Con particolare riferimento all’anno 2020, i lavoratori agricoli in argomento hanno avuto accesso alla CIGO con causale “COVID 19” e ai trattamenti di CIGO, sempre con la predetta causale, per sospensione di CIGS.

Ciò premesso, la disciplina in materia di calcolo delle prestazioni di disoccupazione agricola per il 2020 trova applicazione anche nei confronti degli operai agricoli a tempo indeterminato, dipendenti dalle cooperative e loro consorzi, che nell’anno 2020 hanno fruito della cassa integrazione ordinaria concessa con le causali COVID-19.

Disoccupazione agricola, requisito contributivo

I periodi di cassa integrazione in deroga fruiti nel 2020 dagli operai agricoli a tempo determinato saranno equiparati a lavoro anche ai fini della sussistenza del requisito contributivo richiesto per l’accesso all’indennità di disoccupazione agricola di competenza dell’anno 2020.
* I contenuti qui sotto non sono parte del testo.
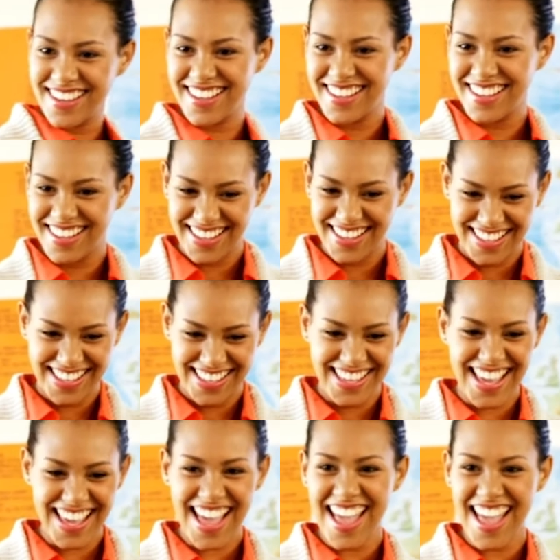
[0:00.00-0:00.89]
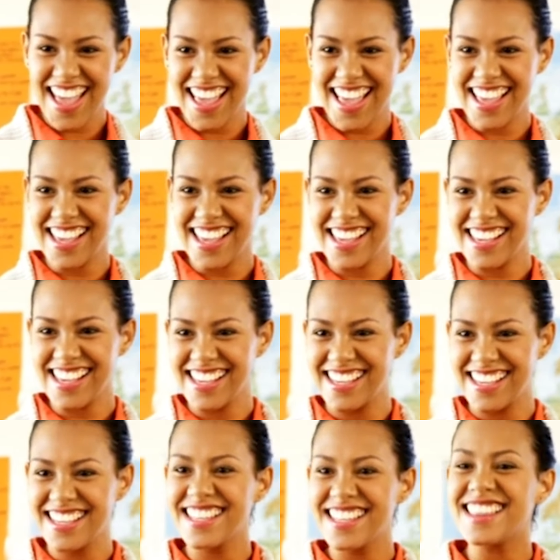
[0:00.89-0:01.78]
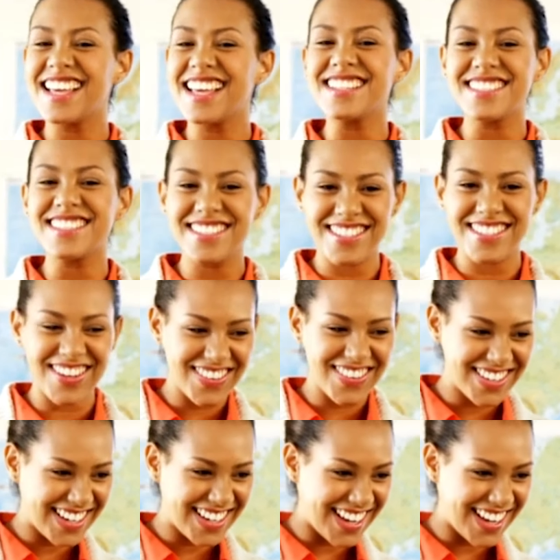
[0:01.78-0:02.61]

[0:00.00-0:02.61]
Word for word: going from a classroom teacher, maybe a school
Con riferimento agli operai agricoli a tempo indeterminato, allo stesso fine saranno equiparate a lavoro:

  • le giornate di cassa integrazione in deroga riferite al 2020;
  • i periodi di CISOA fruiti nel medesimo anno in conseguenza dell’emergenza in argomento;
  • i periodi di CIGO con riferimento agli operai agricoli a tempo indeterminato.
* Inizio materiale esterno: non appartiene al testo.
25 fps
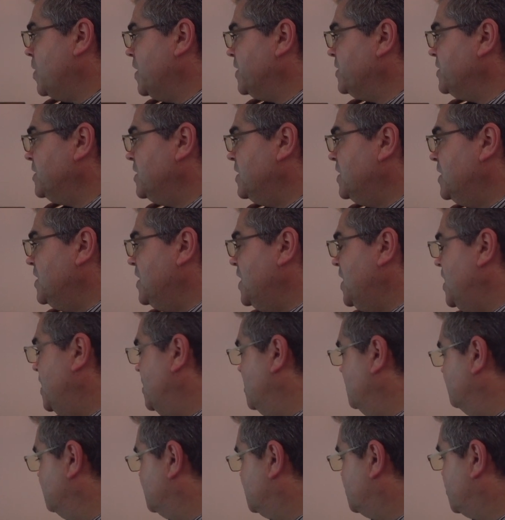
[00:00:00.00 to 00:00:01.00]
one,
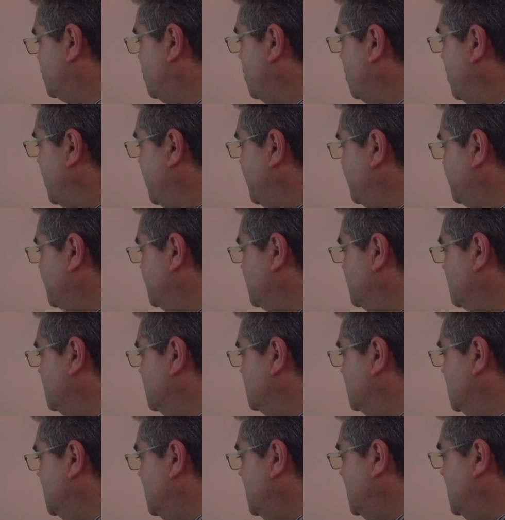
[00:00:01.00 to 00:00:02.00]
and I've tried
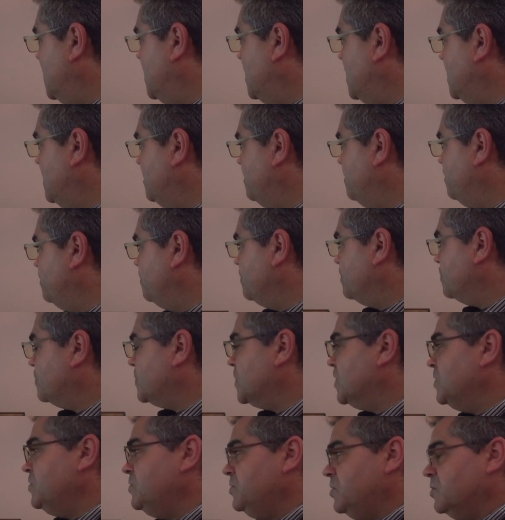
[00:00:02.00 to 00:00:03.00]

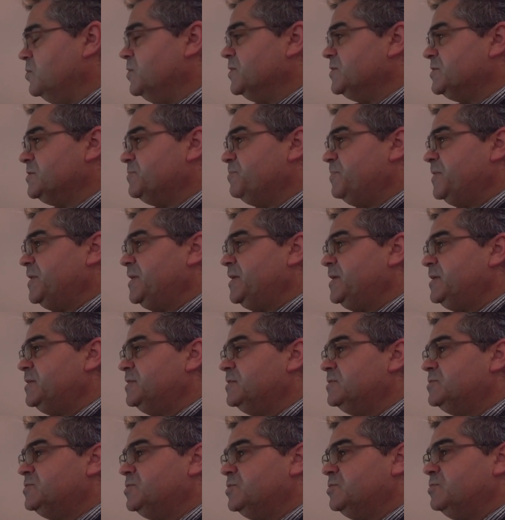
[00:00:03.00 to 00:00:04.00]
USB
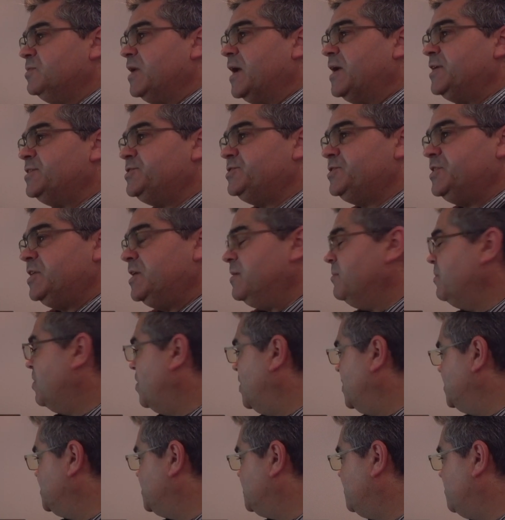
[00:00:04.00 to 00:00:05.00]
to
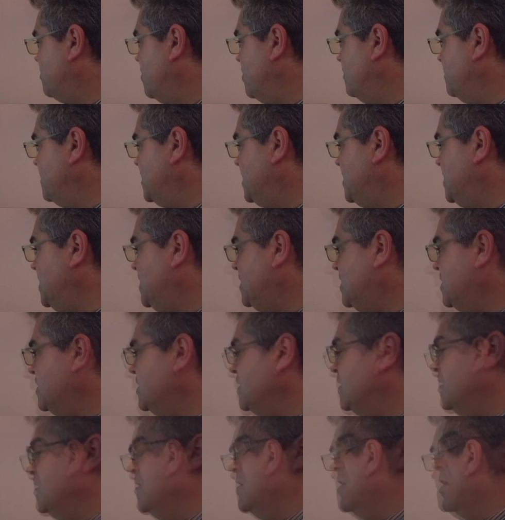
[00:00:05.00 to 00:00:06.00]
HDMIs for over here.
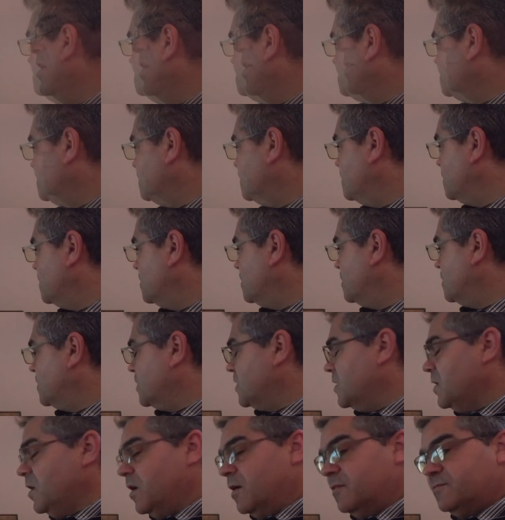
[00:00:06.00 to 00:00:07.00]

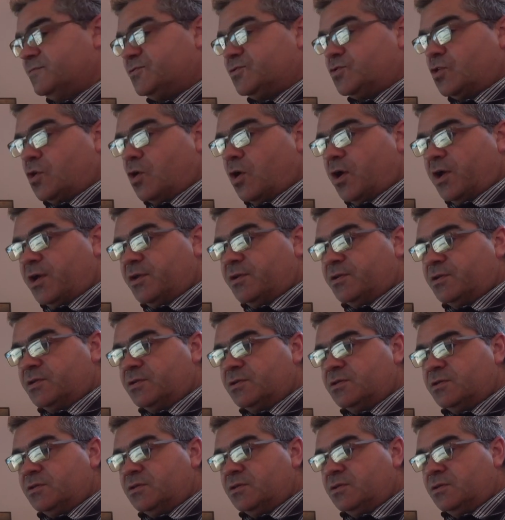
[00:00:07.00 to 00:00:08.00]
I've tried
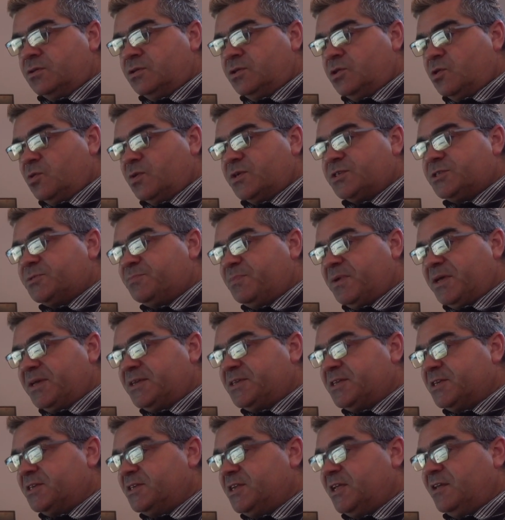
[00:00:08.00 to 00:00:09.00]

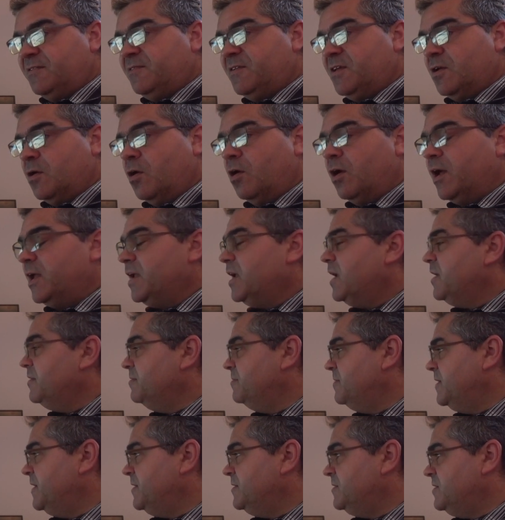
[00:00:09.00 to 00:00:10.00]
USB to DVI
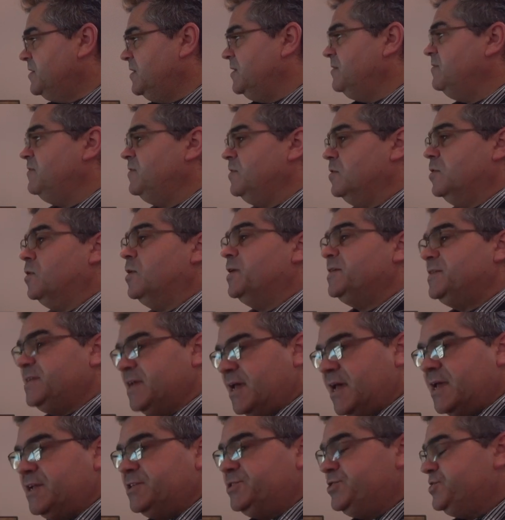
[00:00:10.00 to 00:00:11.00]
and then DVI to
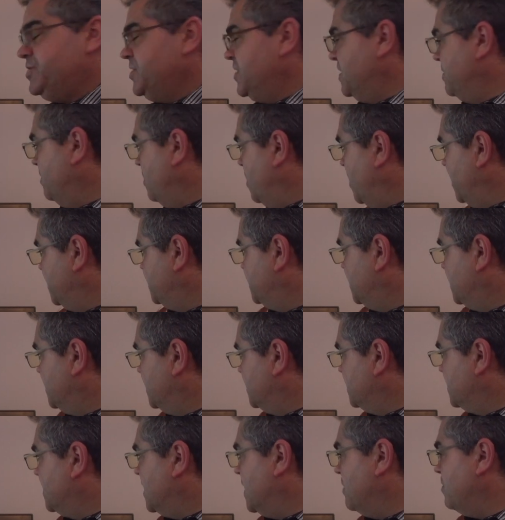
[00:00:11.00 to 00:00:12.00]
HDMI
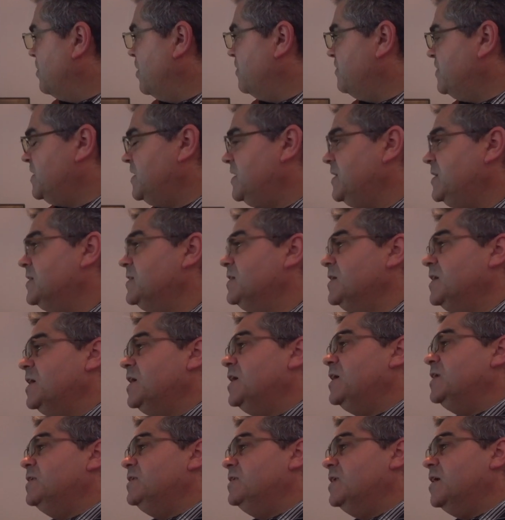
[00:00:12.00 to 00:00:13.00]
to come over here.
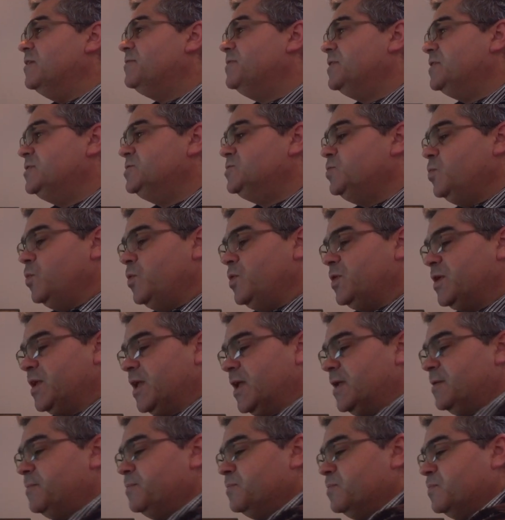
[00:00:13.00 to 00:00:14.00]
Nothing's
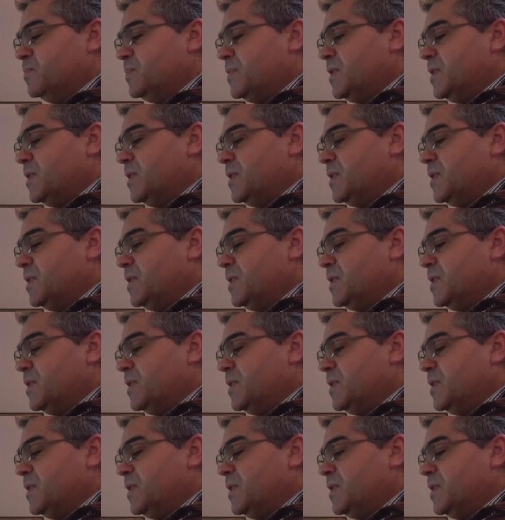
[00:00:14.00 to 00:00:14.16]
working,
Disoccupazione agricola, quanto spetta

Ai fini del calcolo delle prestazioni di disoccupazione agricola riferite all’anno 2020, alle giornate di lavoro effettivo saranno aggiunti i periodi di:

  • trattamento di integrazione salariale in deroga fruiti nel medesimo anno dagli operai a tempo indeterminato (OTI) e dagli operai a tempo determinato (OTD) in conseguenza dell’emergenza epidemiologica;
  • CISOA fruiti dagli OTI con le specifiche causali appositamente istituite;
  • CIGO fruiti dagli OTI di cui ai paragrafi precedenti.

Atteso che l’indennità in parola può essere erogata solo in relazione alle giornate dell’anno non coperte da alcun tipo di contribuzione, l’incremento delle giornate di lavoro ottenuto sommando i periodi di integrazione salariale a quelli di lavoro effettivo determina un beneficio in termini di giornate indennizzabili per disoccupazione agricola solo per i lavoratori in relazione ai quali la predetta somma non superi per il 2020 il limite delle 183 giornate.

Qual è la retribuzione di riferimento

Per gli operai agricoli a tempo determinato e figure equiparate l’importo erogato a titolo di disoccupazione agricola è pari al 40% della retribuzione.

A titolo di contributo di solidarietà dall’importo così calcolato viene detratto il 9% dell’indennità giornaliera per ogni giornata di disoccupazione erogata, fino a un massimo di 150 giorni.